DATA IN THIS EXERCISE >>
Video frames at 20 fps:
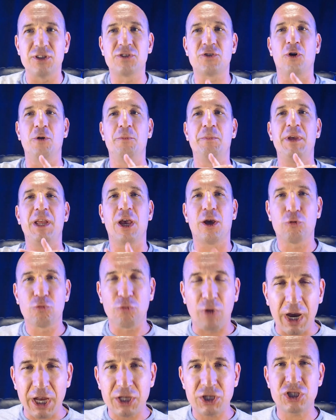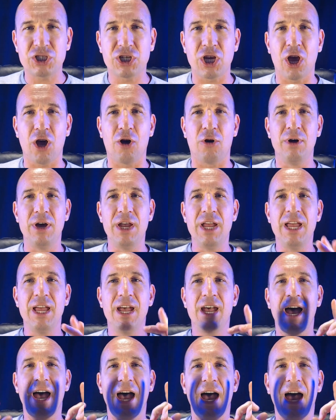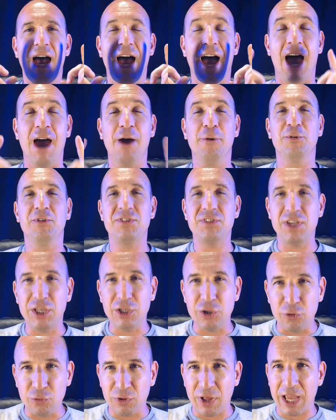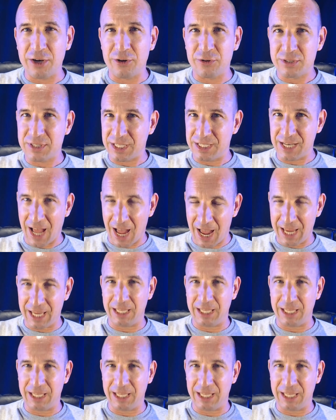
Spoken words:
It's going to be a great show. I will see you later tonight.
--
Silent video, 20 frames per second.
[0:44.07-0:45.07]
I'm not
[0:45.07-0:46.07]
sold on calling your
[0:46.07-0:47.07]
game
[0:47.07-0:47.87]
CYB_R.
--
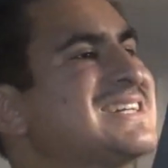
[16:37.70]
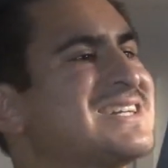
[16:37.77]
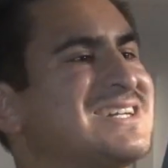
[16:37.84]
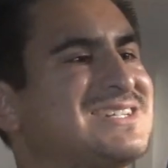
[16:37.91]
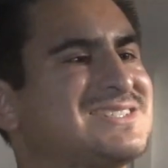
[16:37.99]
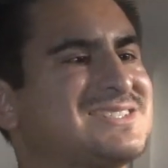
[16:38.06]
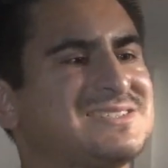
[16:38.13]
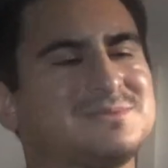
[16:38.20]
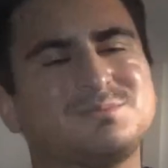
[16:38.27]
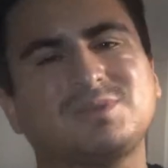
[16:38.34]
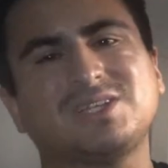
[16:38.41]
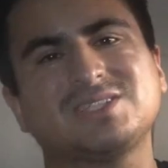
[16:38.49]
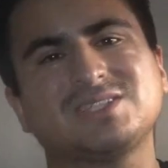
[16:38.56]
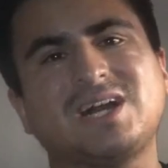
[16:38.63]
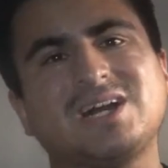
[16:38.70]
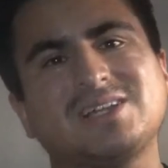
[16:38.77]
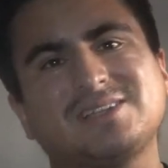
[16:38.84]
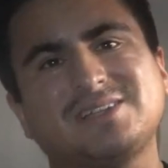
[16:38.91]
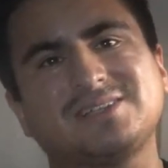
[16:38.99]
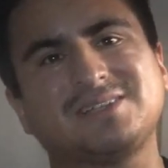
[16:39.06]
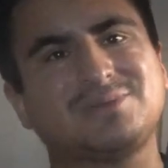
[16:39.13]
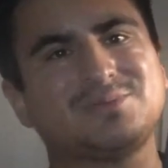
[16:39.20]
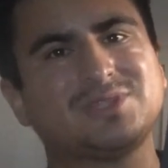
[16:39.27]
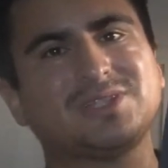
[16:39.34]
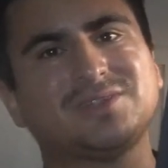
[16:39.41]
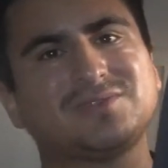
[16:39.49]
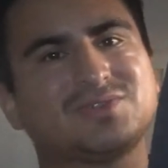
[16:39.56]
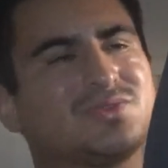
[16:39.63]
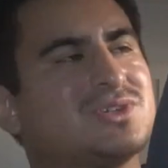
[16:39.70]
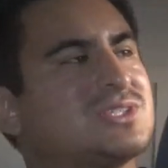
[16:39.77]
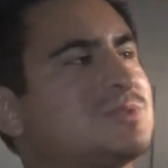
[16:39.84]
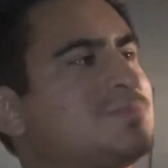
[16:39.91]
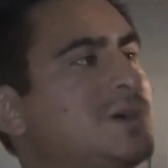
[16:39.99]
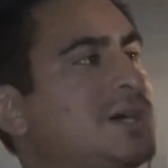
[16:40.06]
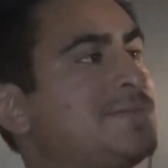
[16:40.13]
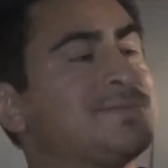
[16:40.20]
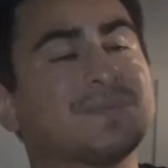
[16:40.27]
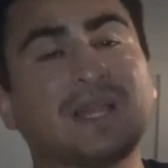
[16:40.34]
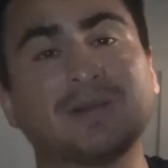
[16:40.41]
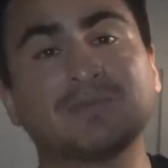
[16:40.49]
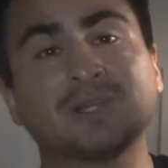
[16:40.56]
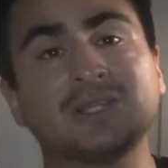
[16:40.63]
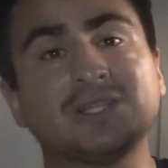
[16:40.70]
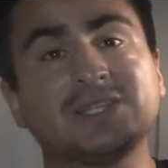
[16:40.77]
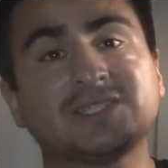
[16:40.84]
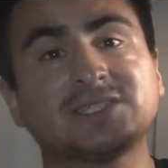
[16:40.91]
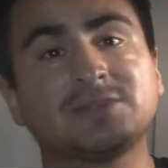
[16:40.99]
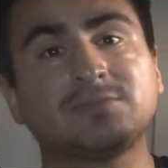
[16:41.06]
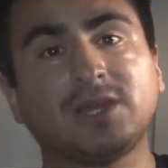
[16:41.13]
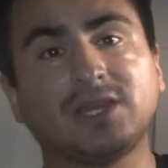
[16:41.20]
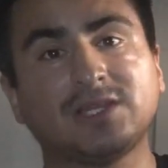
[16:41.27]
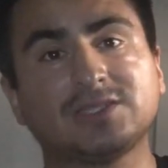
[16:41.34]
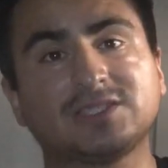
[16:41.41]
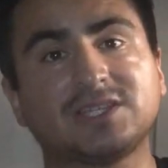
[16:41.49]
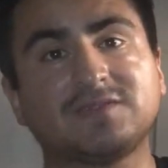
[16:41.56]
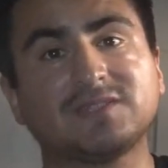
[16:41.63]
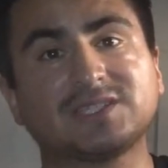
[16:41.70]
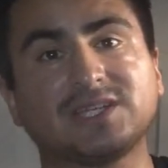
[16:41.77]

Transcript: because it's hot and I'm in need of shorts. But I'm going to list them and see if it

TASK DETAILS >> Only lines containing the word "frames" should be copied from the material above.

PROBLEM SOLUTION >>
Video frames at 20 fps:
Silent video, 20 frames per second.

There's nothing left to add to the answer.